===== DATA FOR THE TASK

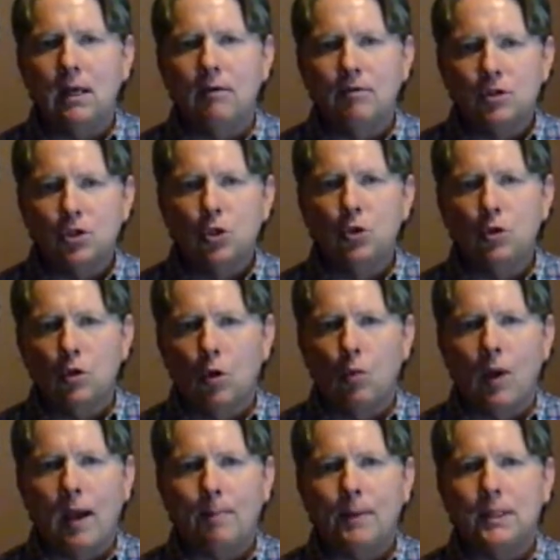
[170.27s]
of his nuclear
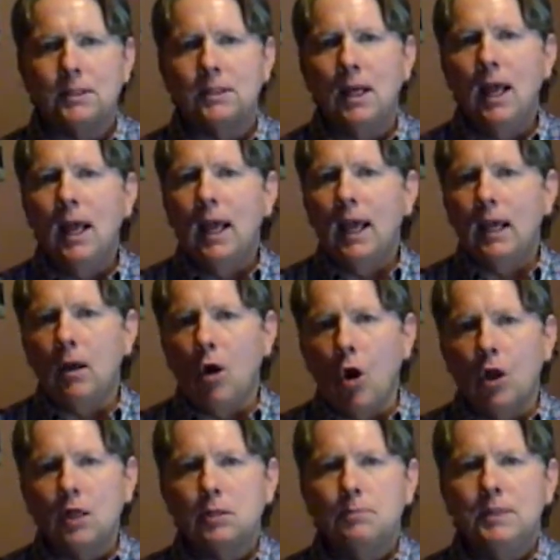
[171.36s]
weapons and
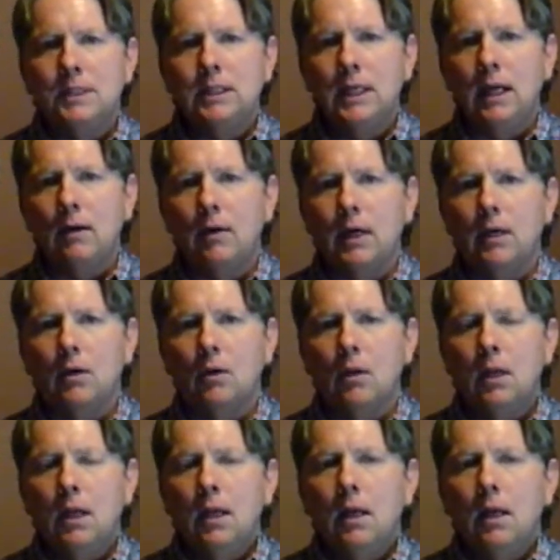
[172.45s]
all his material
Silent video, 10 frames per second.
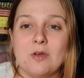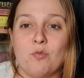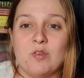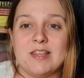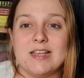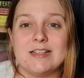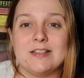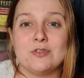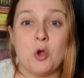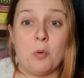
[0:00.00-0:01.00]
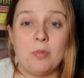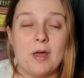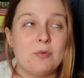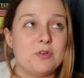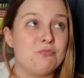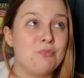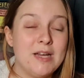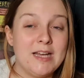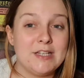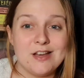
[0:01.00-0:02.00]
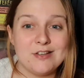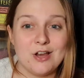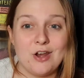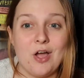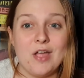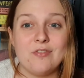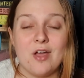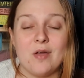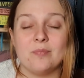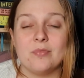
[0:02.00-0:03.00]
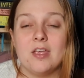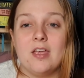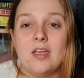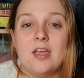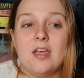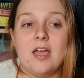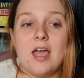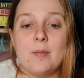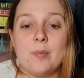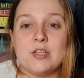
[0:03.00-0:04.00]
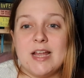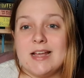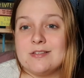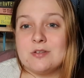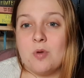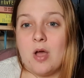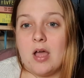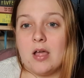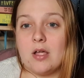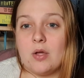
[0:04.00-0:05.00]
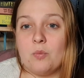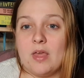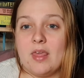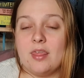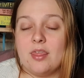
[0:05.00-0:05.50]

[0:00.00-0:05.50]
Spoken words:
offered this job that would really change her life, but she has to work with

==========

§ AIM OF THE TASK:
Copy exactly the lines from the line that contains "Silent video, 10 frames per second." through the last line of the records above, both ends included, but leave out the pictures.

§ OUTPUT OF THE EXERCISE:
Silent video, 10 frames per second.
[0:00.00-0:01.00]
[0:01.00-0:02.00]
[0:02.00-0:03.00]
[0:03.00-0:04.00]
[0:04.00-0:05.00]
[0:05.00-0:05.50]

[0:00.00-0:05.50]
Spoken words:
offered this job that would really change her life, but she has to work with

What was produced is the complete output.